EXERCISE
Of the lines listed below, return exactly those that run from the line containing "(1825.60 s)" through the line containing "(1827.12 s)", both included.

**********

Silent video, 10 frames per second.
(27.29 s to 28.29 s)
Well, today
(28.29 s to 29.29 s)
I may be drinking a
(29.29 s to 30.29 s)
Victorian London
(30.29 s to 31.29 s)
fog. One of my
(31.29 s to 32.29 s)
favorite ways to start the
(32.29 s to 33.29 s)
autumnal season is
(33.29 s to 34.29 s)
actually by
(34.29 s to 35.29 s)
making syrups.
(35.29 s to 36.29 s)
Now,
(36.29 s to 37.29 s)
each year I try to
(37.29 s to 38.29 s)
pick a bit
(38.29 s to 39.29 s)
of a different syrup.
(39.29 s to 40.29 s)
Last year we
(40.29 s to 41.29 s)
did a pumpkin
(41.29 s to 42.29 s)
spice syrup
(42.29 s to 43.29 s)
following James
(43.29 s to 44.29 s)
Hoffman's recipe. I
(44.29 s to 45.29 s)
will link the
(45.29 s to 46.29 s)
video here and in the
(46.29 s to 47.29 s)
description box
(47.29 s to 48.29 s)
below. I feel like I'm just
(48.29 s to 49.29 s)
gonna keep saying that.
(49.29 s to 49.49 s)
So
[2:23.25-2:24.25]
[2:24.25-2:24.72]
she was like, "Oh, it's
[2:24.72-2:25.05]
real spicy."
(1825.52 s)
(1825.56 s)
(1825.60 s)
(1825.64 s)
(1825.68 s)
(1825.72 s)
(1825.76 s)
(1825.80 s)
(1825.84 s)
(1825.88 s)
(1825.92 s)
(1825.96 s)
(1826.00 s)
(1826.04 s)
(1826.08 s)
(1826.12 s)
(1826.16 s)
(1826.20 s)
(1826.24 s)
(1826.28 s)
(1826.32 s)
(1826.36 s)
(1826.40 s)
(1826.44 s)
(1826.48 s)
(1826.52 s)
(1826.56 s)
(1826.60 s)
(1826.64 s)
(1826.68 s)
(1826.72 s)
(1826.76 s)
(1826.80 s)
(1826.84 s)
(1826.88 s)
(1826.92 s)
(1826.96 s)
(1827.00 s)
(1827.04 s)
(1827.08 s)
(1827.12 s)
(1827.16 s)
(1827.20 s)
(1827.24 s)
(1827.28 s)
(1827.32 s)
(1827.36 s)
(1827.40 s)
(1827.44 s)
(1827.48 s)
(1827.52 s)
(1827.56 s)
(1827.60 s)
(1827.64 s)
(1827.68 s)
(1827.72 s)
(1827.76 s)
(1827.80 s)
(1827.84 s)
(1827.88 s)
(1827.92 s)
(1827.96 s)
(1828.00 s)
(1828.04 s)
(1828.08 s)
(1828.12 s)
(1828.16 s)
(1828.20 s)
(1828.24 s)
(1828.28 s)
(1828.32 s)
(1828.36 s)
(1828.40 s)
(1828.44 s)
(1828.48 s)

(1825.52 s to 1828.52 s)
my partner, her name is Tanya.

**********

TASK SOLUTION
(1825.60 s)
(1825.64 s)
(1825.68 s)
(1825.72 s)
(1825.76 s)
(1825.80 s)
(1825.84 s)
(1825.88 s)
(1825.92 s)
(1825.96 s)
(1826.00 s)
(1826.04 s)
(1826.08 s)
(1826.12 s)
(1826.16 s)
(1826.20 s)
(1826.24 s)
(1826.28 s)
(1826.32 s)
(1826.36 s)
(1826.40 s)
(1826.44 s)
(1826.48 s)
(1826.52 s)
(1826.56 s)
(1826.60 s)
(1826.64 s)
(1826.68 s)
(1826.72 s)
(1826.76 s)
(1826.80 s)
(1826.84 s)
(1826.88 s)
(1826.92 s)
(1826.96 s)
(1827.00 s)
(1827.04 s)
(1827.08 s)
(1827.12 s)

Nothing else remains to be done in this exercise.